"HEART BYTES", Explained

For those who've looked at Rebol sources, you know that a Rebol cell is the size of four platform pointers.

Ren-C keeps the general gist, with some important adjustments. It breaks down as:

  • header: one pointer-sized integer (uintptr_t). This tells you the cell's type (e.g. REB_BLOCK, REB_INTEGER), among other things. Only 32 bits are used of this (operated on through uint_fast32_t alias field, in case 32-bit masking operations are faster on 64-bit platforms than a 64-bit uintptr_t). This allows the system to function identically on 32 and 64 bit systems...though the extra 32 bits could be applied to some kind of 64-bit optimization purpose. {This post is regarding a proposal about how to use one of the 4 critical bytes in this header, differently from how it has been used so far.}

  • "extra": one pointer or pointer-sized integer. It's a union, and which of the union fields is active depends on the type of the cell. For "bindable" types, this holds a binding...and that's a fairly deep topic. But if a type isn't bindable--let's say a MONEY! or a DATE!, then it can just use this for some spare bits to help put more data in the cell without needing to do a dynamic allocation.
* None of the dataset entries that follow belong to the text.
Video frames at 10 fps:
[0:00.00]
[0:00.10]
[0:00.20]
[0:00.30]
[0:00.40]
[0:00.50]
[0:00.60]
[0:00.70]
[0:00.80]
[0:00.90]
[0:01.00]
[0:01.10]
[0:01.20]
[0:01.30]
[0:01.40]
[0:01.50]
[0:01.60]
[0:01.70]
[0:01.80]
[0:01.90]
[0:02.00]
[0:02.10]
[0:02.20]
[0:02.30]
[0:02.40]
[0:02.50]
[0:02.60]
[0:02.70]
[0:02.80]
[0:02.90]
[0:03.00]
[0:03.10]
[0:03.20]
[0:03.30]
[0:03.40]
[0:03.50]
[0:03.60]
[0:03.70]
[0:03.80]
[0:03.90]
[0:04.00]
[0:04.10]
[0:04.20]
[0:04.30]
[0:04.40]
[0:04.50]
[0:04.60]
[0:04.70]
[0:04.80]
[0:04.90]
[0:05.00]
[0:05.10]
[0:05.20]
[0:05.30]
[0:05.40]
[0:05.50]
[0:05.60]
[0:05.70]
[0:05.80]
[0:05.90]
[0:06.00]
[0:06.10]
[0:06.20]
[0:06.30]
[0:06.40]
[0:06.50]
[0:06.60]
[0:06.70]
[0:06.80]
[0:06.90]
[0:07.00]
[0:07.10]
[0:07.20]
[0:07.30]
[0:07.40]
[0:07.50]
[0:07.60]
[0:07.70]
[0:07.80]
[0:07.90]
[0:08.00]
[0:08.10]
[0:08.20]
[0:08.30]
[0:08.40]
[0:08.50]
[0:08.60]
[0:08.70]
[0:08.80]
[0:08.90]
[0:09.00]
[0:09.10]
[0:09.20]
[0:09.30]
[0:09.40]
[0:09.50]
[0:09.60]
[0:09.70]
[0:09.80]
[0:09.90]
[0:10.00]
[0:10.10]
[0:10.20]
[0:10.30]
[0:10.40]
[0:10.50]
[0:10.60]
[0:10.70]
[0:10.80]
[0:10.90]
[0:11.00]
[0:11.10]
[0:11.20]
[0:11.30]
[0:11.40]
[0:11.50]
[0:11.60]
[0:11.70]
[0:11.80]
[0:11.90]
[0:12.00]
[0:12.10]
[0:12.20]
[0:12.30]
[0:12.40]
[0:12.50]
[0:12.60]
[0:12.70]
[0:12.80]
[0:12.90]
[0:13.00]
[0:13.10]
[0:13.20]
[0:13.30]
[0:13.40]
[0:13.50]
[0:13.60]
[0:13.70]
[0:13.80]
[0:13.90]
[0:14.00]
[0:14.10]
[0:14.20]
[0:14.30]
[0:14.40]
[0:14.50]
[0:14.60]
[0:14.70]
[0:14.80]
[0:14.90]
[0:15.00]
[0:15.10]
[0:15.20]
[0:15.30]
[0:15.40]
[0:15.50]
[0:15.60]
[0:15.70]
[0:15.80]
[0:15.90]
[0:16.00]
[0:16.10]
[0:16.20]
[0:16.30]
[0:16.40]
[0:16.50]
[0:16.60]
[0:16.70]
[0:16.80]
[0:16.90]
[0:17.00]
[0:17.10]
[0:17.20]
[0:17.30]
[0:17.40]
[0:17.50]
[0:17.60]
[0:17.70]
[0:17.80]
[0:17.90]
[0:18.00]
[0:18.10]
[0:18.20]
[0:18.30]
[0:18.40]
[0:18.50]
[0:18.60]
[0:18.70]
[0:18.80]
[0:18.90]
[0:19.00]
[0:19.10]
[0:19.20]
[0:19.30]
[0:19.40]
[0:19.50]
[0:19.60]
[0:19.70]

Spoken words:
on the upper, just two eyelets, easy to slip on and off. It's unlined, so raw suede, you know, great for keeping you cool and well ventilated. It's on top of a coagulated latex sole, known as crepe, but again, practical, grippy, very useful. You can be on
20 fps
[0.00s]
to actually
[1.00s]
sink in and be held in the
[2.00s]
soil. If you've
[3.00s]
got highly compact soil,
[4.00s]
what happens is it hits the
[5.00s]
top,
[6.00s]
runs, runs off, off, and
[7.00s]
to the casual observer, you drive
  • "payload": Also a union that depends on the type of cell, but this one is the size of two platform pointers. That makes it sufficient to hold something like a 64-bit floating point number on 32-bit platforms. It comes after the "extra" on purpose--so that as long as the cell is on a 64-bit boundary, then on 32-bit platforms this payload will be on a 64-bit boundary as well. (That's important.)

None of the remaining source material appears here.